今回のデモは、政府与党が今国会での憲法改正案の発議を目指していることを受けて開催されました。参加者の多くは20代から40代の若年・中年層で、従来の政治デモとは異なり、コンサート会場で使用されるようなペンライトを持参する姿が目立ちました。雨の中、青、緑、ピンクなど様々な色のライトが点滅し、独特の抗議スタイルを演出していました。
デモの特徴は改憲反対だけでなく、多様な政治課題への関心が表れている点です。参加者の中には、物価高騰への対策不足、教育費負担の軽減、環境政策の充実などを求める声も多く聞かれました。SNS上では「#ペンライトデモ」のハッシュタグが拡散し、従来の政治活動に参加したことのない層の関心も集めているとみられます。

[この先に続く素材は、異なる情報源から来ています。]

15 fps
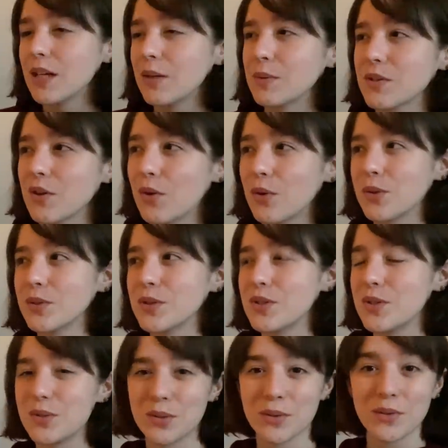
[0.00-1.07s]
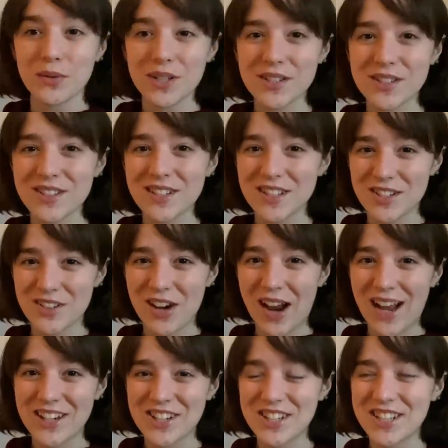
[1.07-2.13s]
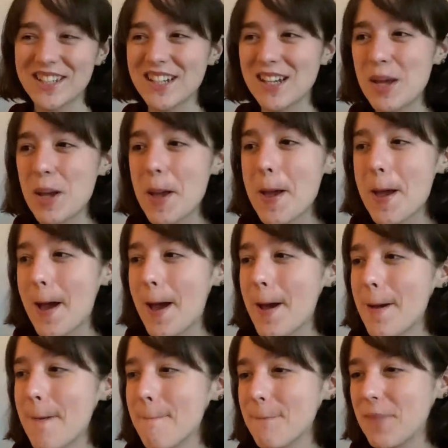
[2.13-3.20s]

It was called Tourist Attraction um,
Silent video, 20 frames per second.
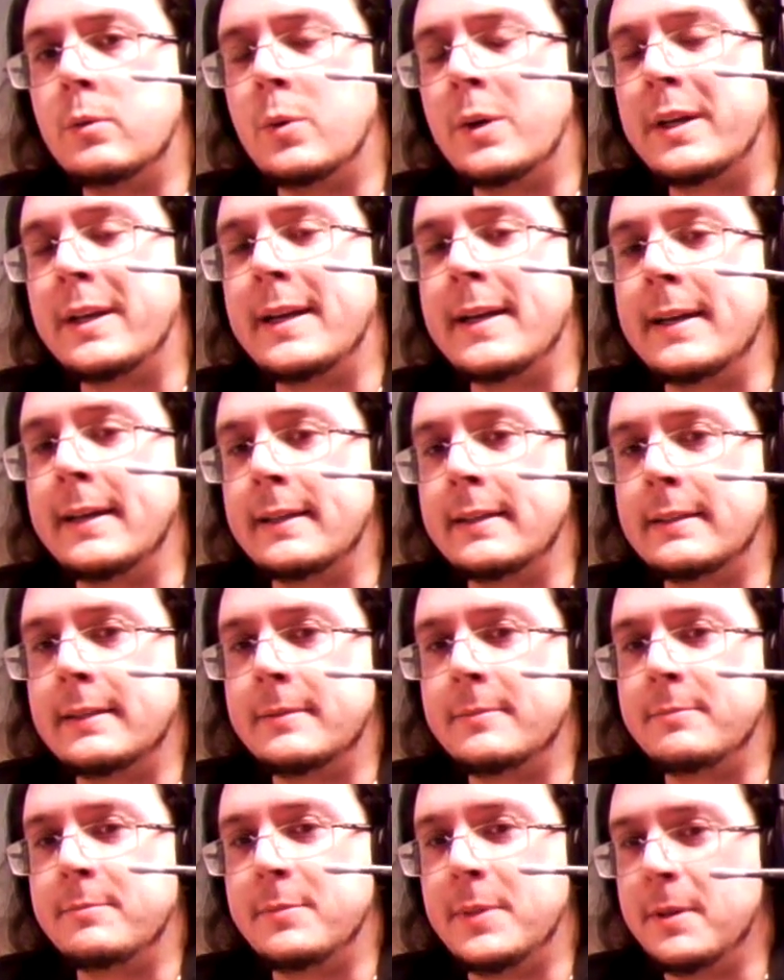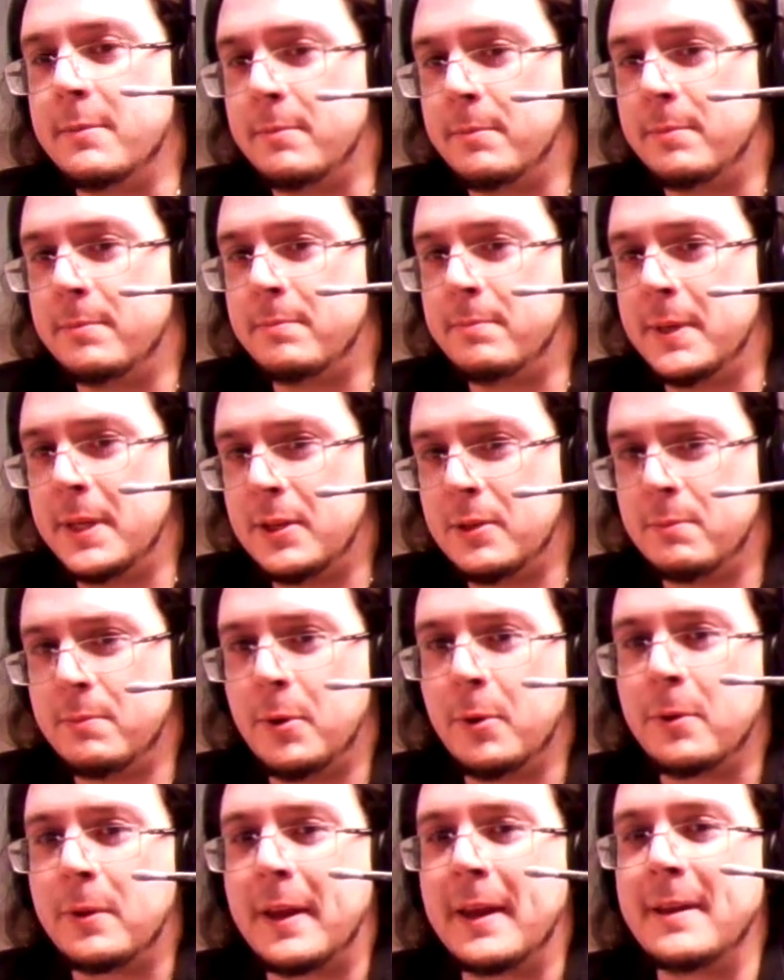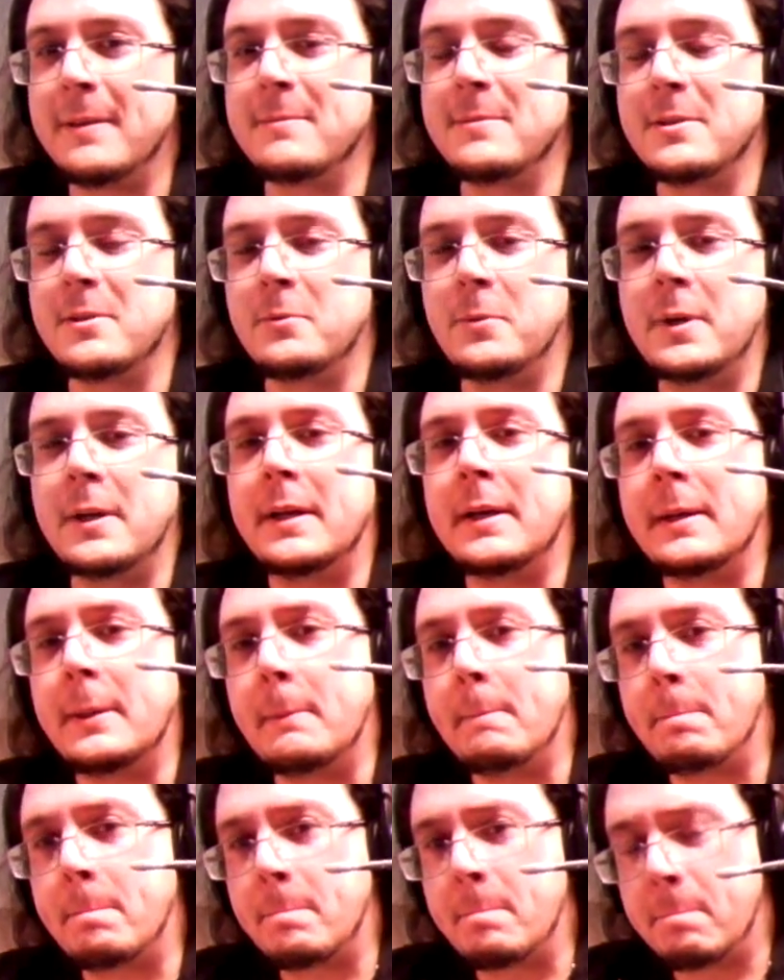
One night. Beat, beat both games in one night.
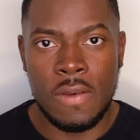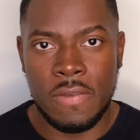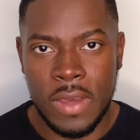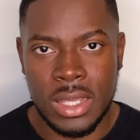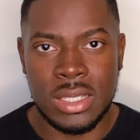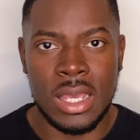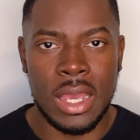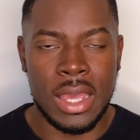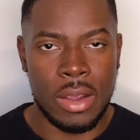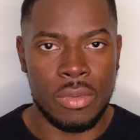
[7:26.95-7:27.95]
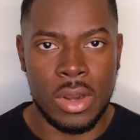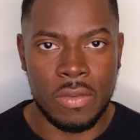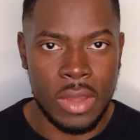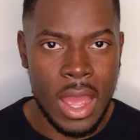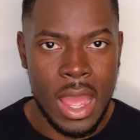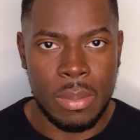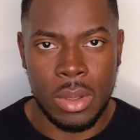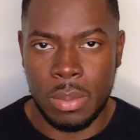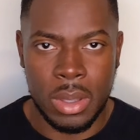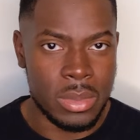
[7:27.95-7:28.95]
fix it and get rid of your
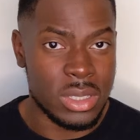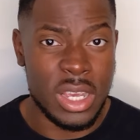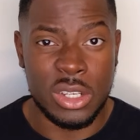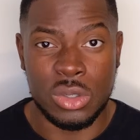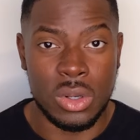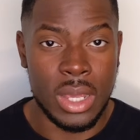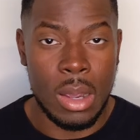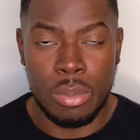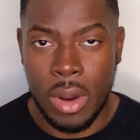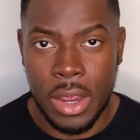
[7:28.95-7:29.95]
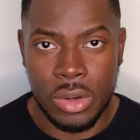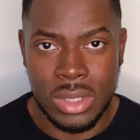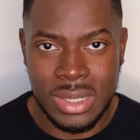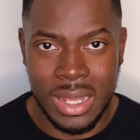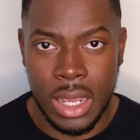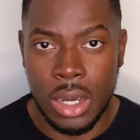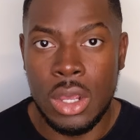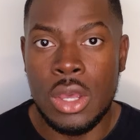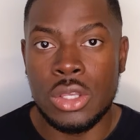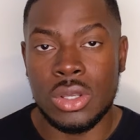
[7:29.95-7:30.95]
hyperpigmentation, or again brighten your skin.
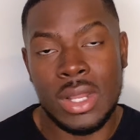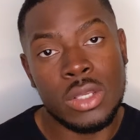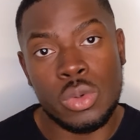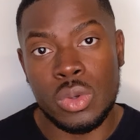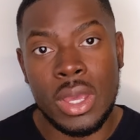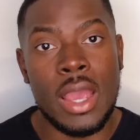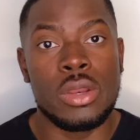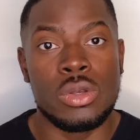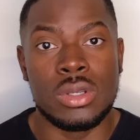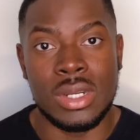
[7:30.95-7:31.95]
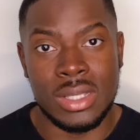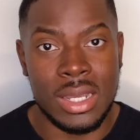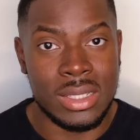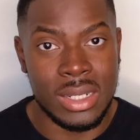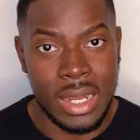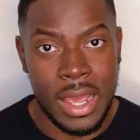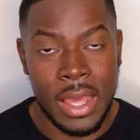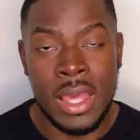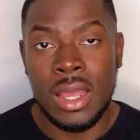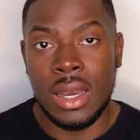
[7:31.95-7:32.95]
So that's what you can use on a day-to-day.
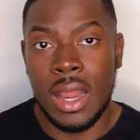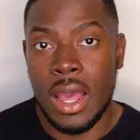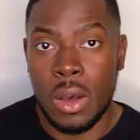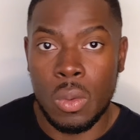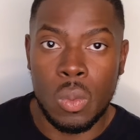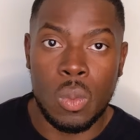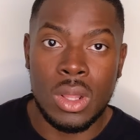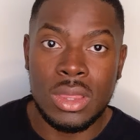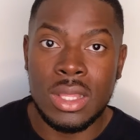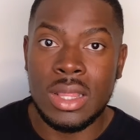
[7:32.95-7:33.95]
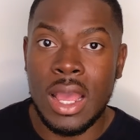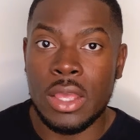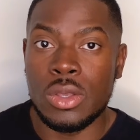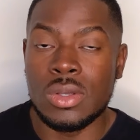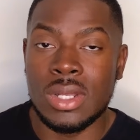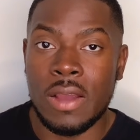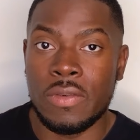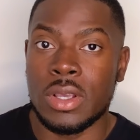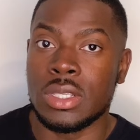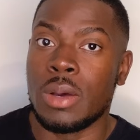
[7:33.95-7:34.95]
Now, one thing that I use, like for
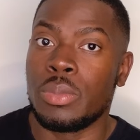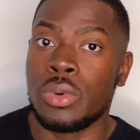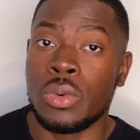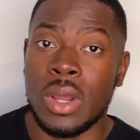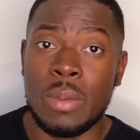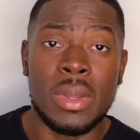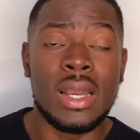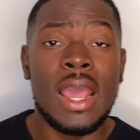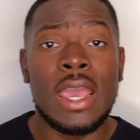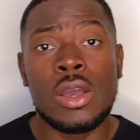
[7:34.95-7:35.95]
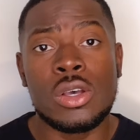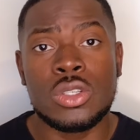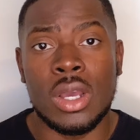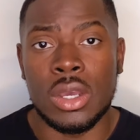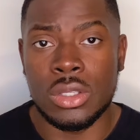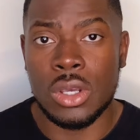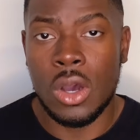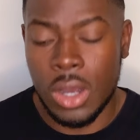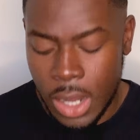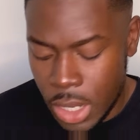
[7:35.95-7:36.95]
example when I'm in Lagos or I go to a
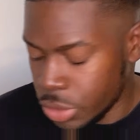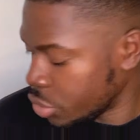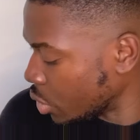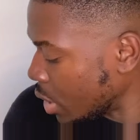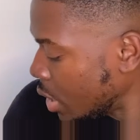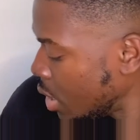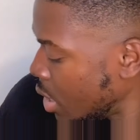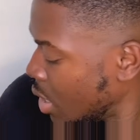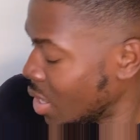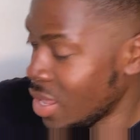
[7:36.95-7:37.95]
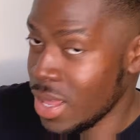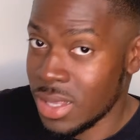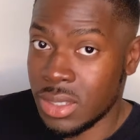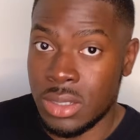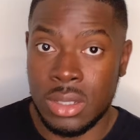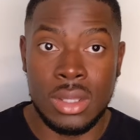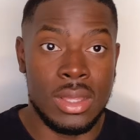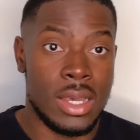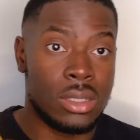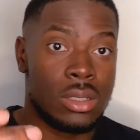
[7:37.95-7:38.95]
hot country, is
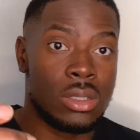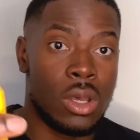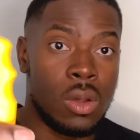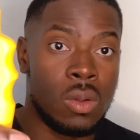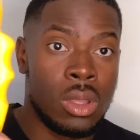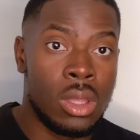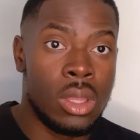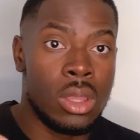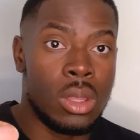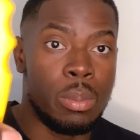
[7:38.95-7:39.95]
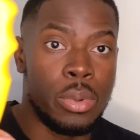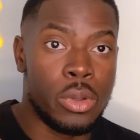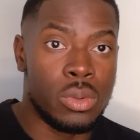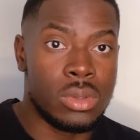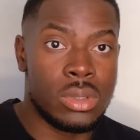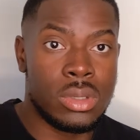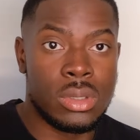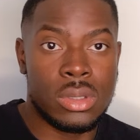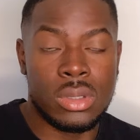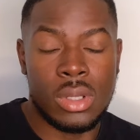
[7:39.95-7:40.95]
this. So the
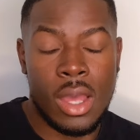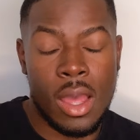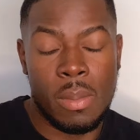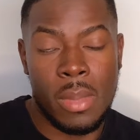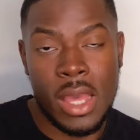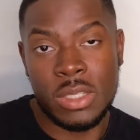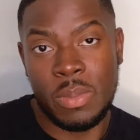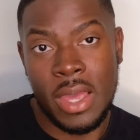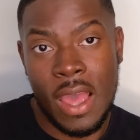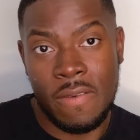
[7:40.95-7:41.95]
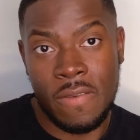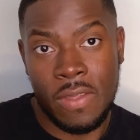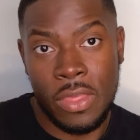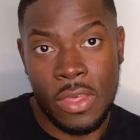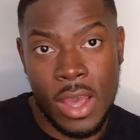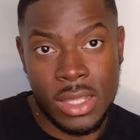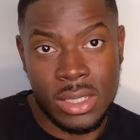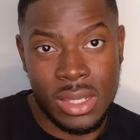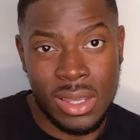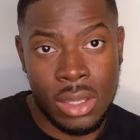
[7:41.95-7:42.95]
Boots SPF
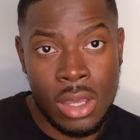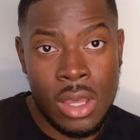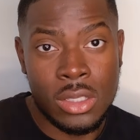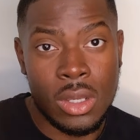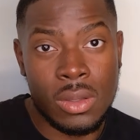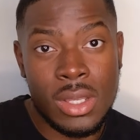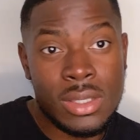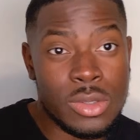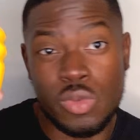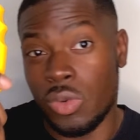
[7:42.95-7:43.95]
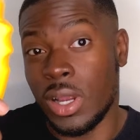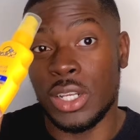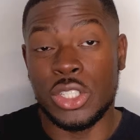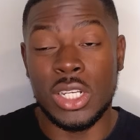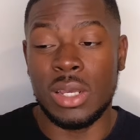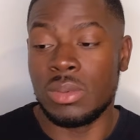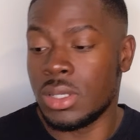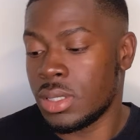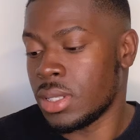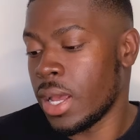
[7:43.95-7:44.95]
30. So this is really cheap.
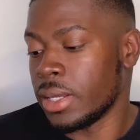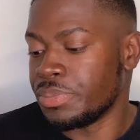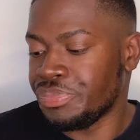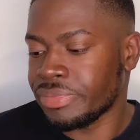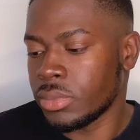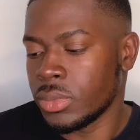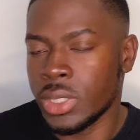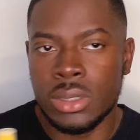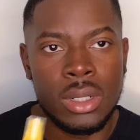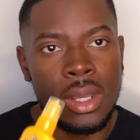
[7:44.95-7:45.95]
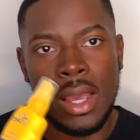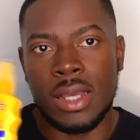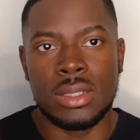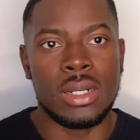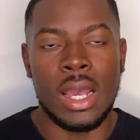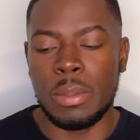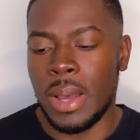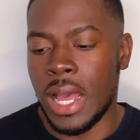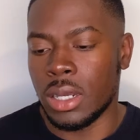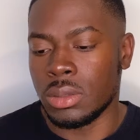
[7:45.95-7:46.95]
This is like £8 to
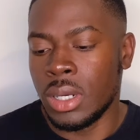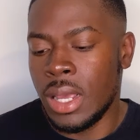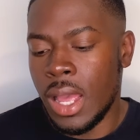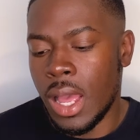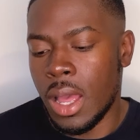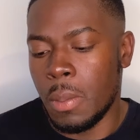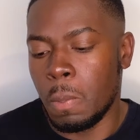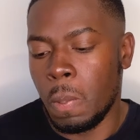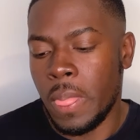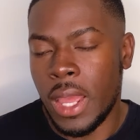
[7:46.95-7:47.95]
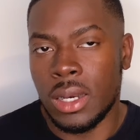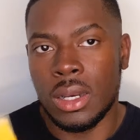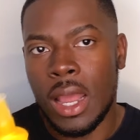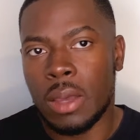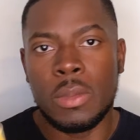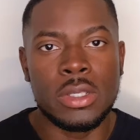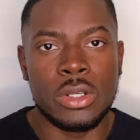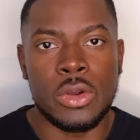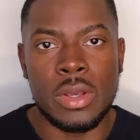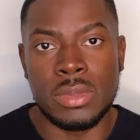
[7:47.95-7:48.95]
£9. And like most of
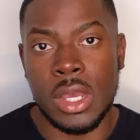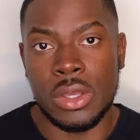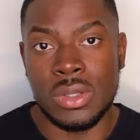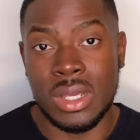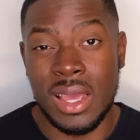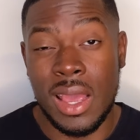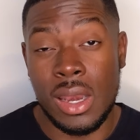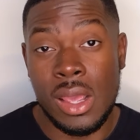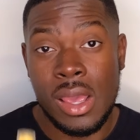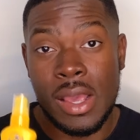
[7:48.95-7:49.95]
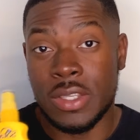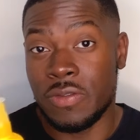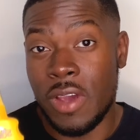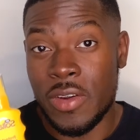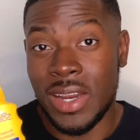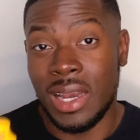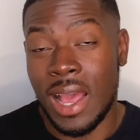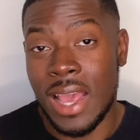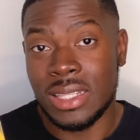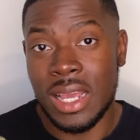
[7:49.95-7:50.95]
the creams I use, again, it's very
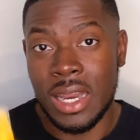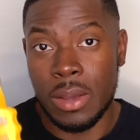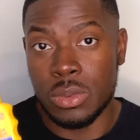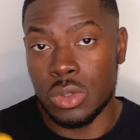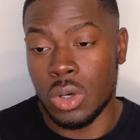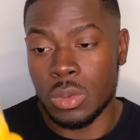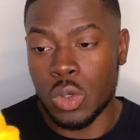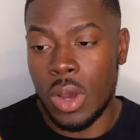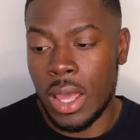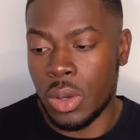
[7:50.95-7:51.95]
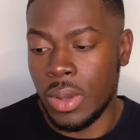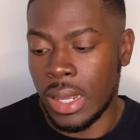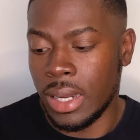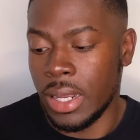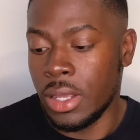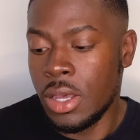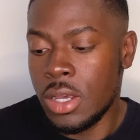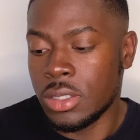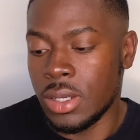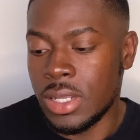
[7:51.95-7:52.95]
light and it absorbs quite quickly.
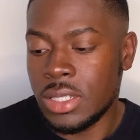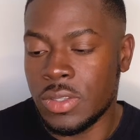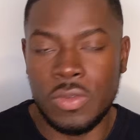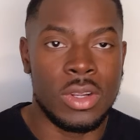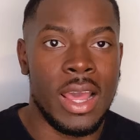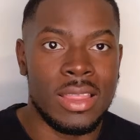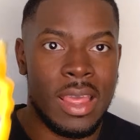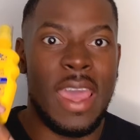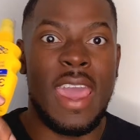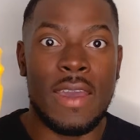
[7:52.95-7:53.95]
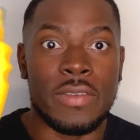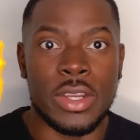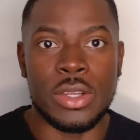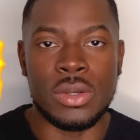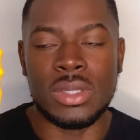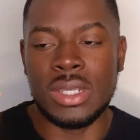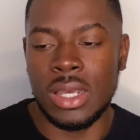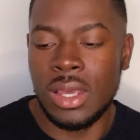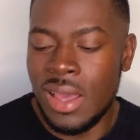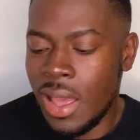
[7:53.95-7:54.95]
So this is for like the heavy duty.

警視庁によると、デモは概ね平穏に行われ、大きな混乱や逮捕者は報告されていません。午後9時頃までに参加者は順次解散し、現場では機動隊約200人が警備にあたりました。交通規制により、国会周辺では一時的な渋滞が発生しましたが、大きな影響はなかったということです。
憲法改正を巡っては、与党が今国会中の発議を目指している一方、野党や市民団体からの反発も強まっています。世論調査では改憲への賛否が拮抗している状況が続いており、国民的議論の深まりが求められています。今回のような新しい形の政治参加が、今後の政治情勢にどのような影響を与えるか注目されます。
今後、与党は4月中旬の衆議院憲法審査会での具体的な改正案審議を予定していますが、野党側は徹底した議論を求める構えを見せています。市民団体側も継続的な抗議活動を予告しており、憲法改正を巡る議論は一層活発化する見通しです。